#### [PROBLEM STATEMENT]
Please copy all of the data that follows exactly, leaving any pictures out.

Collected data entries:
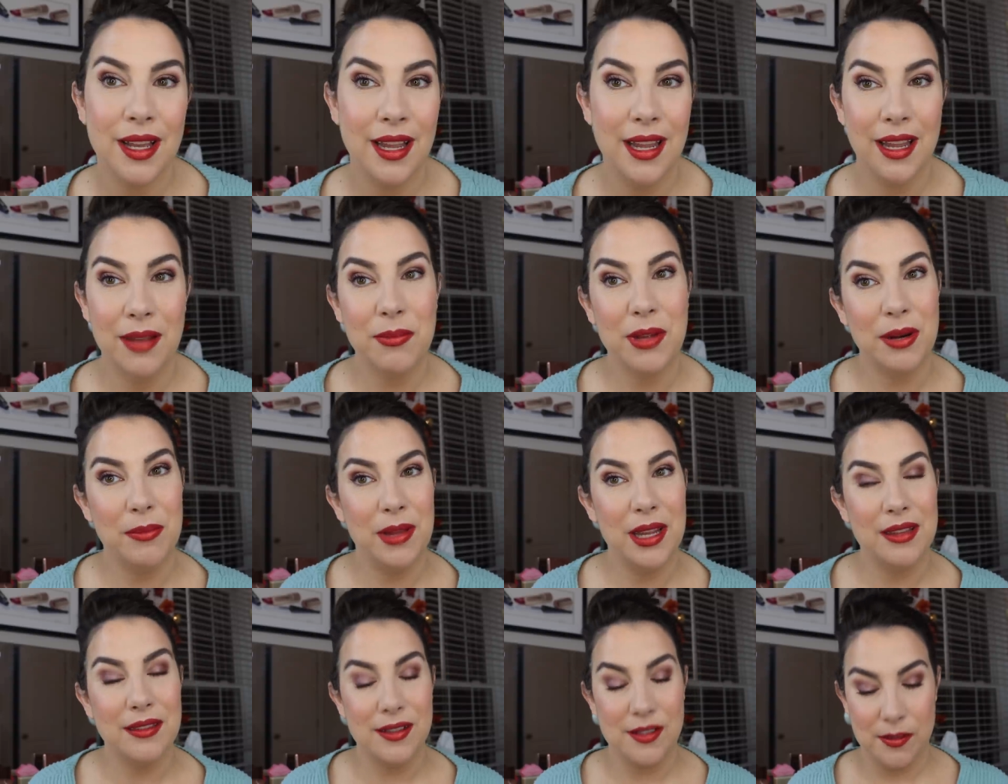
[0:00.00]
I am gonna
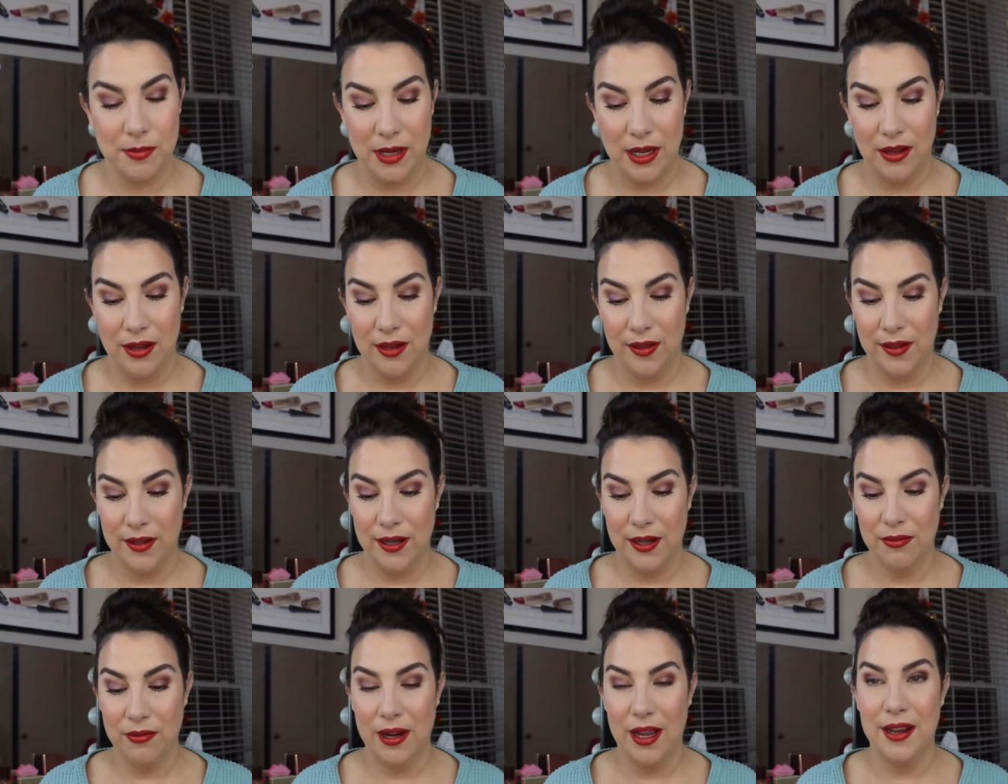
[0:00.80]
make this my
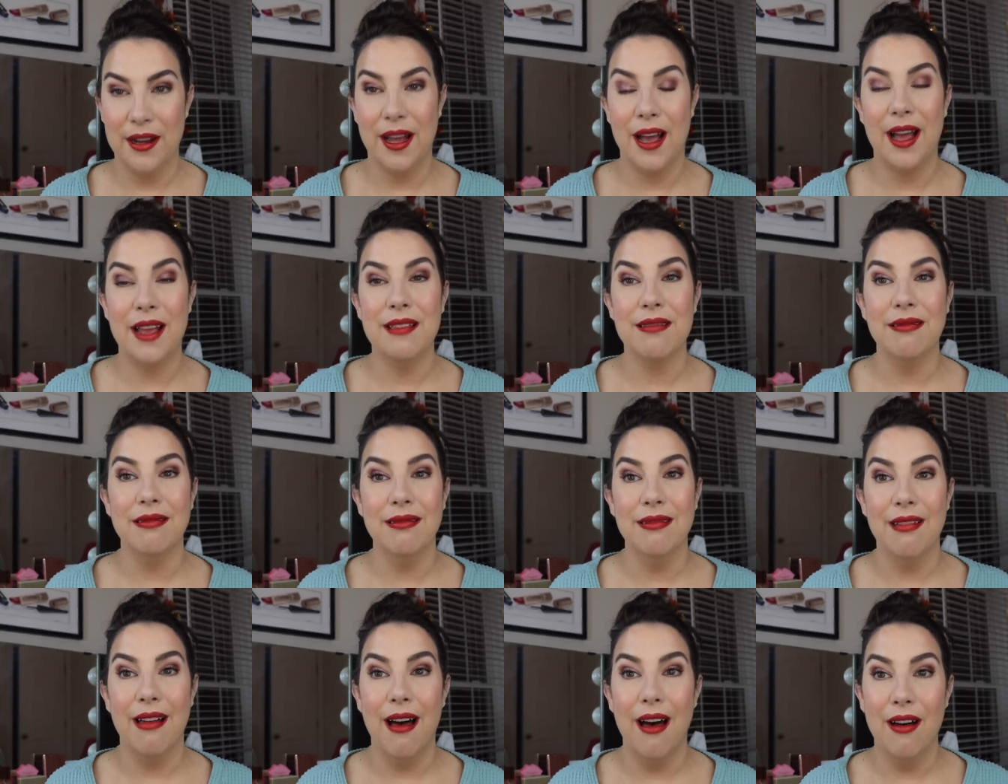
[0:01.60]
holiday red. I
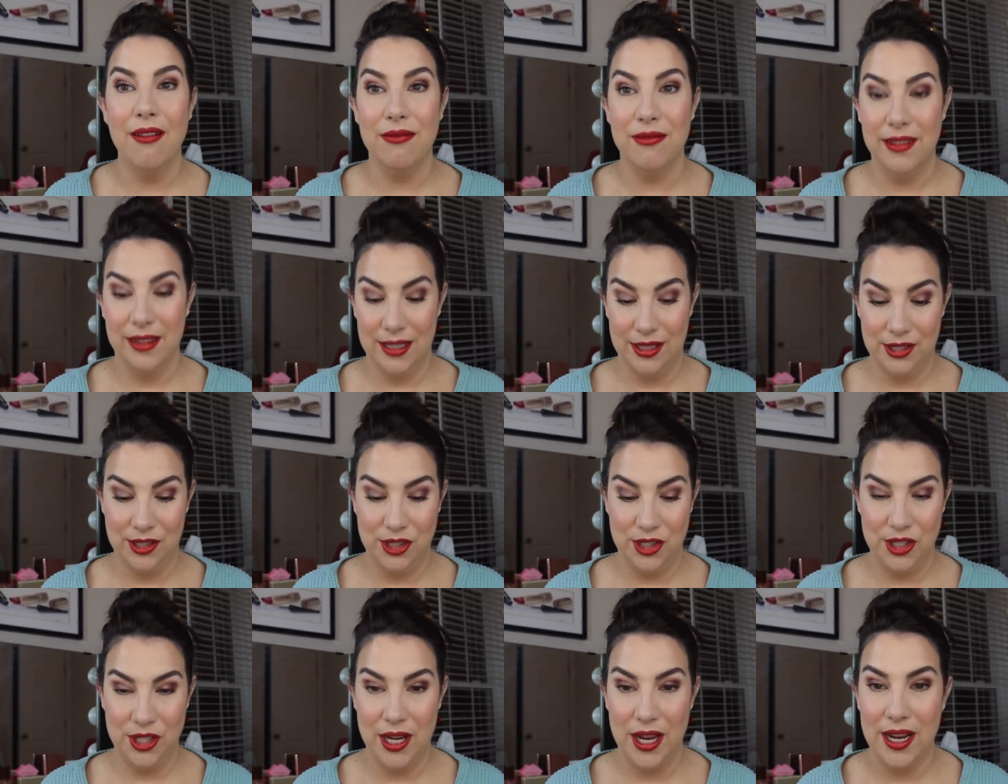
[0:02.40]
love this
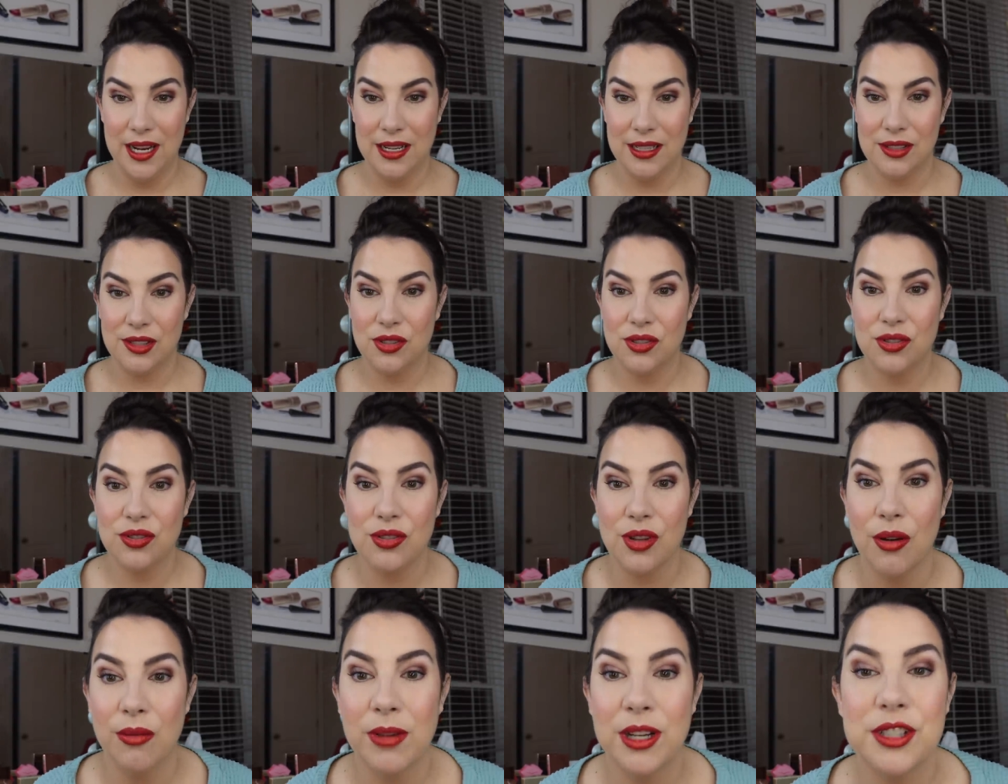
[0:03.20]
shade. It's
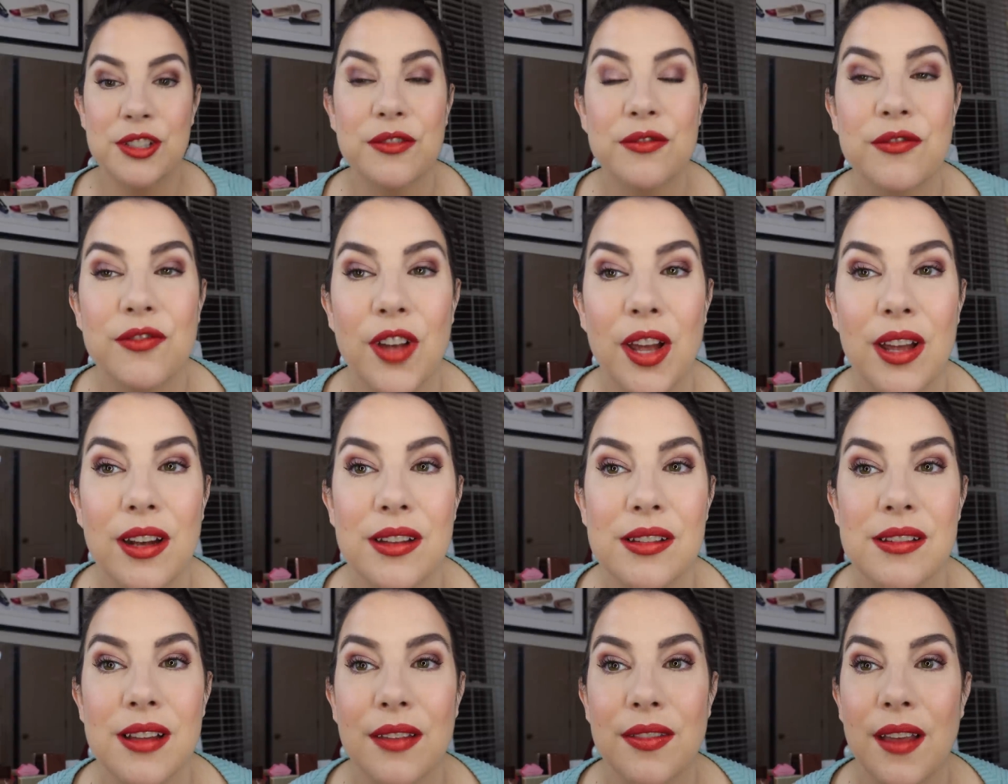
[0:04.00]
so much fun.
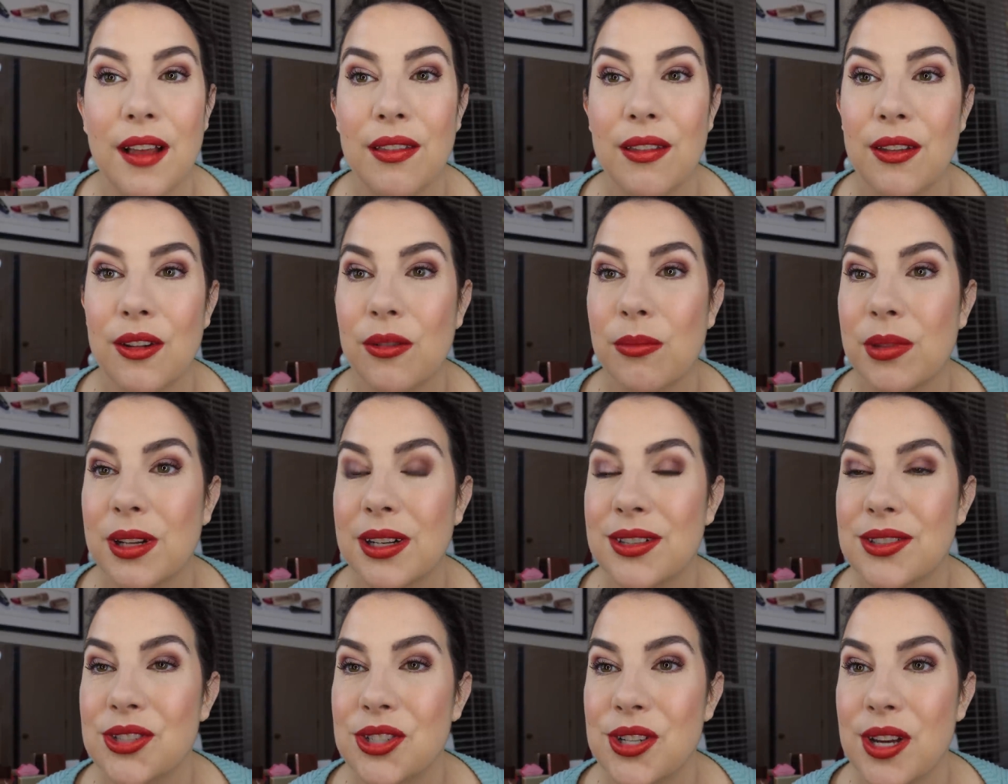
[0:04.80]
It's got that little bit
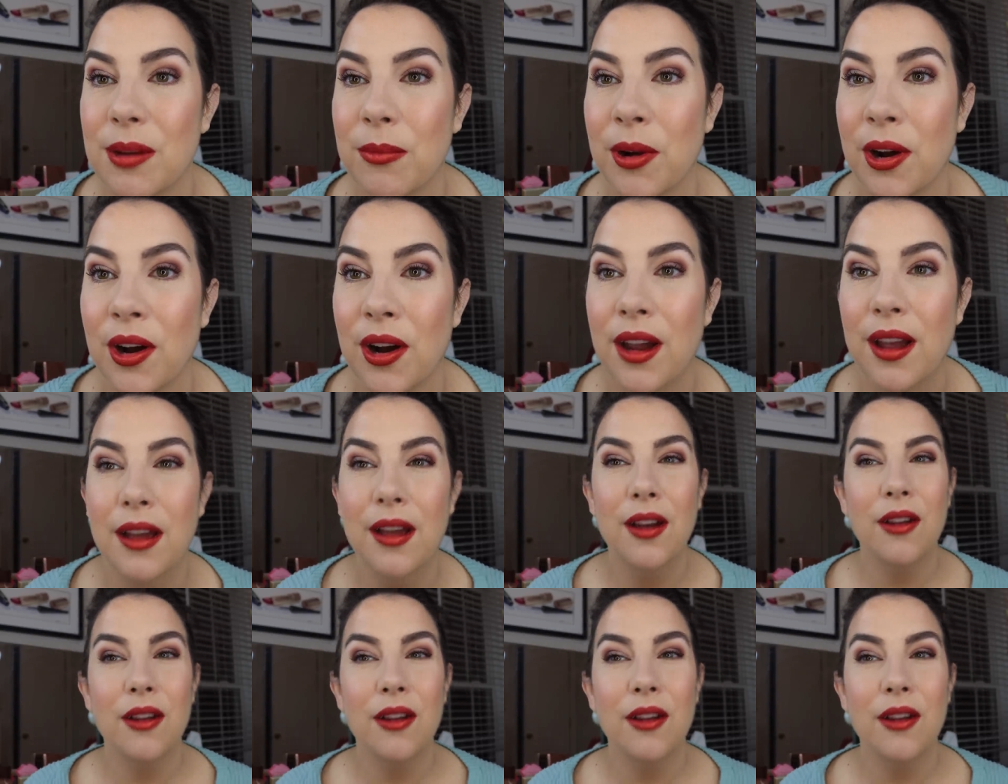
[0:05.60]
of shimmer.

#### [SOLUTION FOR THIS TASK]
[0:00.00]
I am gonna
[0:00.80]
make this my
[0:01.60]
holiday red. I
[0:02.40]
love this
[0:03.20]
shade. It's
[0:04.00]
so much fun.
[0:04.80]
It's got that little bit
[0:05.60]
of shimmer.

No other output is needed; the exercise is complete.